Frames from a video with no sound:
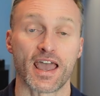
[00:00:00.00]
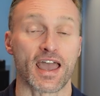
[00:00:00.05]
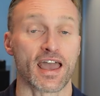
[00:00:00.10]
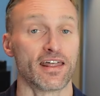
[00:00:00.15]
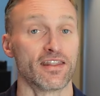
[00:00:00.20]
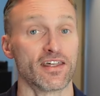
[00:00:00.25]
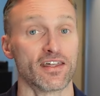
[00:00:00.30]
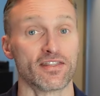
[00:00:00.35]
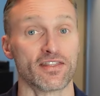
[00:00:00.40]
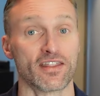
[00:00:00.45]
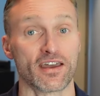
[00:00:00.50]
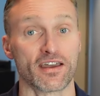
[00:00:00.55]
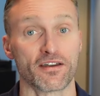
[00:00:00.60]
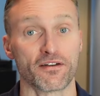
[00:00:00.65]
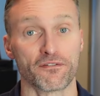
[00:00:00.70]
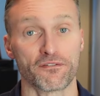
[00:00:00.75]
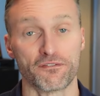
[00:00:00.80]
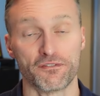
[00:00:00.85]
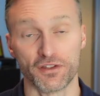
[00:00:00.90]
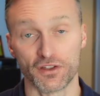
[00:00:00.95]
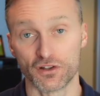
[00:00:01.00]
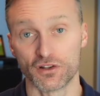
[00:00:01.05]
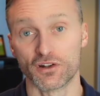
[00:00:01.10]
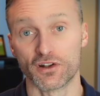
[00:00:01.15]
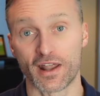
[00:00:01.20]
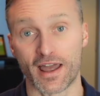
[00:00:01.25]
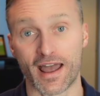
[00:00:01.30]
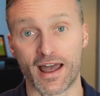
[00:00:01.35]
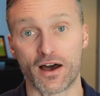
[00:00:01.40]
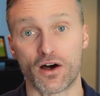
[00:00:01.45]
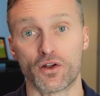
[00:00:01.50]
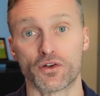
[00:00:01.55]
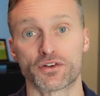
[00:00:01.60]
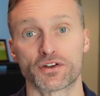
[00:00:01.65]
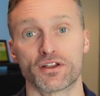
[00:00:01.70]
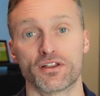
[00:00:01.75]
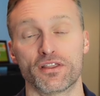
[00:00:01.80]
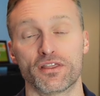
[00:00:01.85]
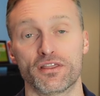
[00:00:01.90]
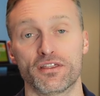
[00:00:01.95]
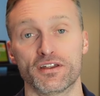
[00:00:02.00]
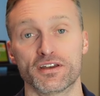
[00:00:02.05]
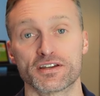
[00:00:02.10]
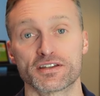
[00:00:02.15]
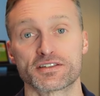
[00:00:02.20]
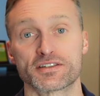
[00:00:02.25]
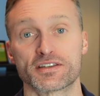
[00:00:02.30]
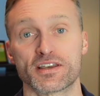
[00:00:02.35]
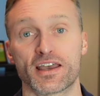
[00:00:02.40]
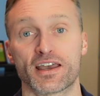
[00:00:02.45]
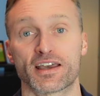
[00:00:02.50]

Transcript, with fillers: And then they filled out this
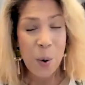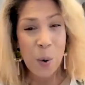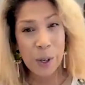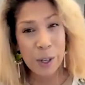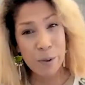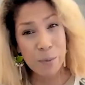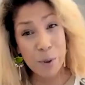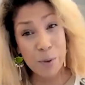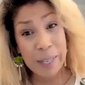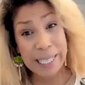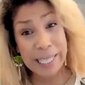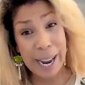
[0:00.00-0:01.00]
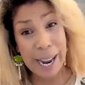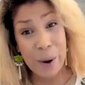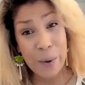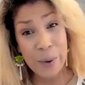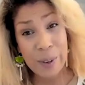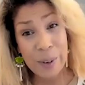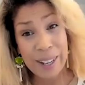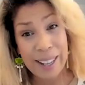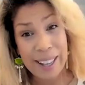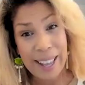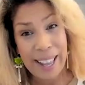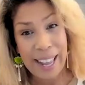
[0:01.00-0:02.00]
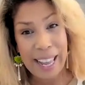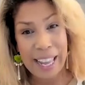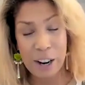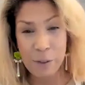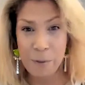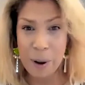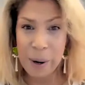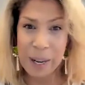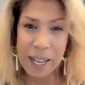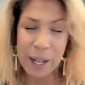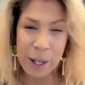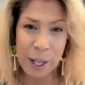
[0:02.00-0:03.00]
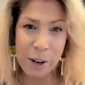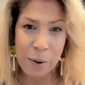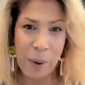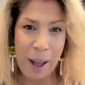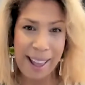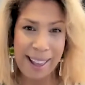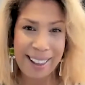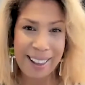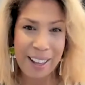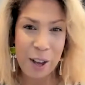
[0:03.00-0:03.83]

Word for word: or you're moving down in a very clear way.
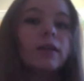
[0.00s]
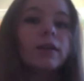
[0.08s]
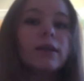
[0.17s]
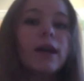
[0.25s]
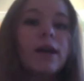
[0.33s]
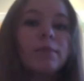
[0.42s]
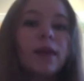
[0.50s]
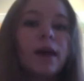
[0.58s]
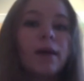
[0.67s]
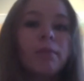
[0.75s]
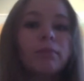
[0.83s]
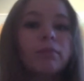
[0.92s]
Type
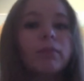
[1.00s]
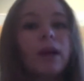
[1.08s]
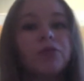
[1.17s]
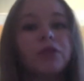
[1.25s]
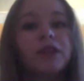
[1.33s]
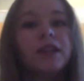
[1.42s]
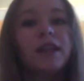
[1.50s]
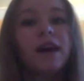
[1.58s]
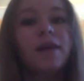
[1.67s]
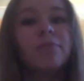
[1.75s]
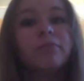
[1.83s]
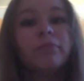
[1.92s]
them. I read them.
◇ ◇ ◇ ◇ ◇ ◇ ◇
Task statement ▸
For every line above that includes the string "with", copy the line.

Exercise solution ▸
Frames from a video with no sound:
Transcript, with fillers: And then they filled out this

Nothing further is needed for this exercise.